_Assignment:_
Please count the lines in the entries below that include the word "Spoken", and give only the number.

_Provided information:_

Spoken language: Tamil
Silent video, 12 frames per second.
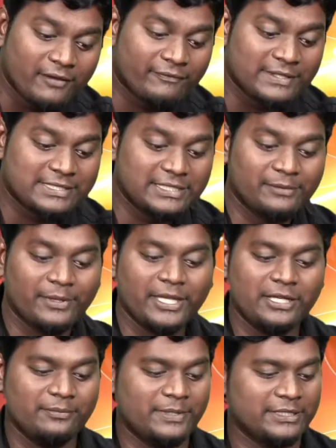ஃபஸ்ட் இந்த
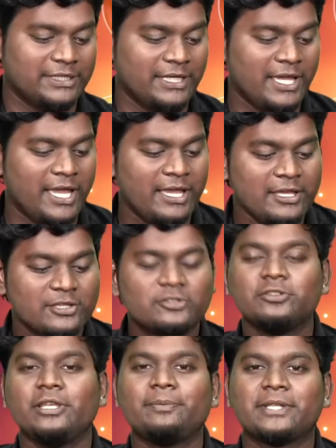மைக்கேல் படத்தில்
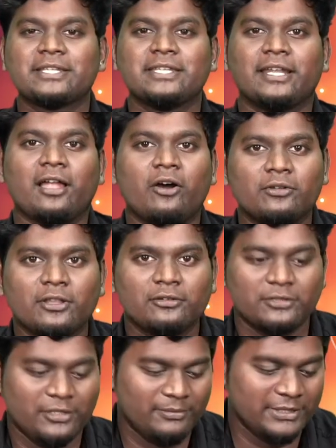சுதீப் கிருஷ்ணன் அவர் தான்
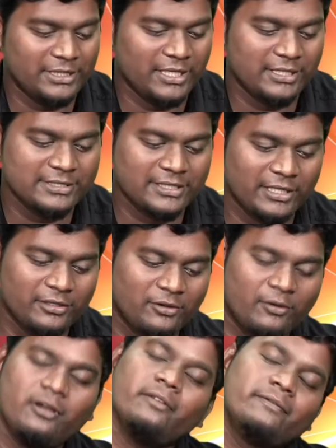வந்துட்டு பார்த்தீங்கன்னா நடிச்சிருக்க
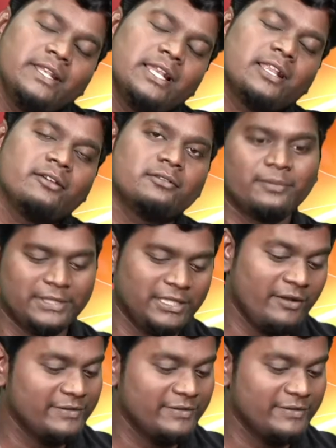ஹீரோ வில்லனாக வந்துட்டு பார்த்தீங்கன்னா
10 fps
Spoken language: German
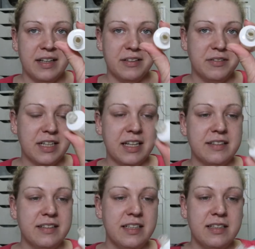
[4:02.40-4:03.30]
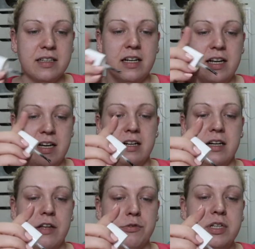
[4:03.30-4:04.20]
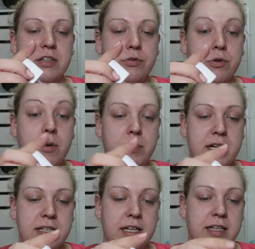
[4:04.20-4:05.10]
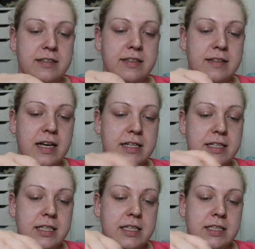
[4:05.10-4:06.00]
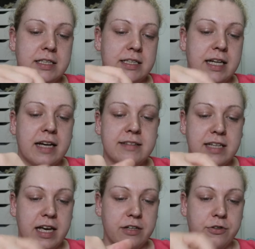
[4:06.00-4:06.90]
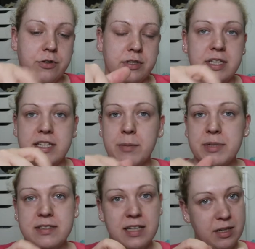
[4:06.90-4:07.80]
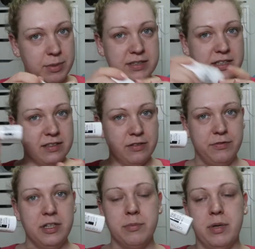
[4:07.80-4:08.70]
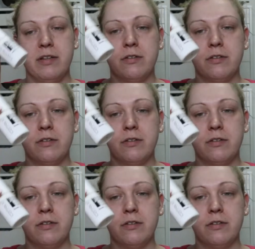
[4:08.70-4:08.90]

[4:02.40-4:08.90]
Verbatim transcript: Der ist nicht leer, also nicht so komplett leer. Ist jetzt halt der Rest eingetrocknet. Ich habe das leider bei sehr, sehr vielen Base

_Answer section:_
2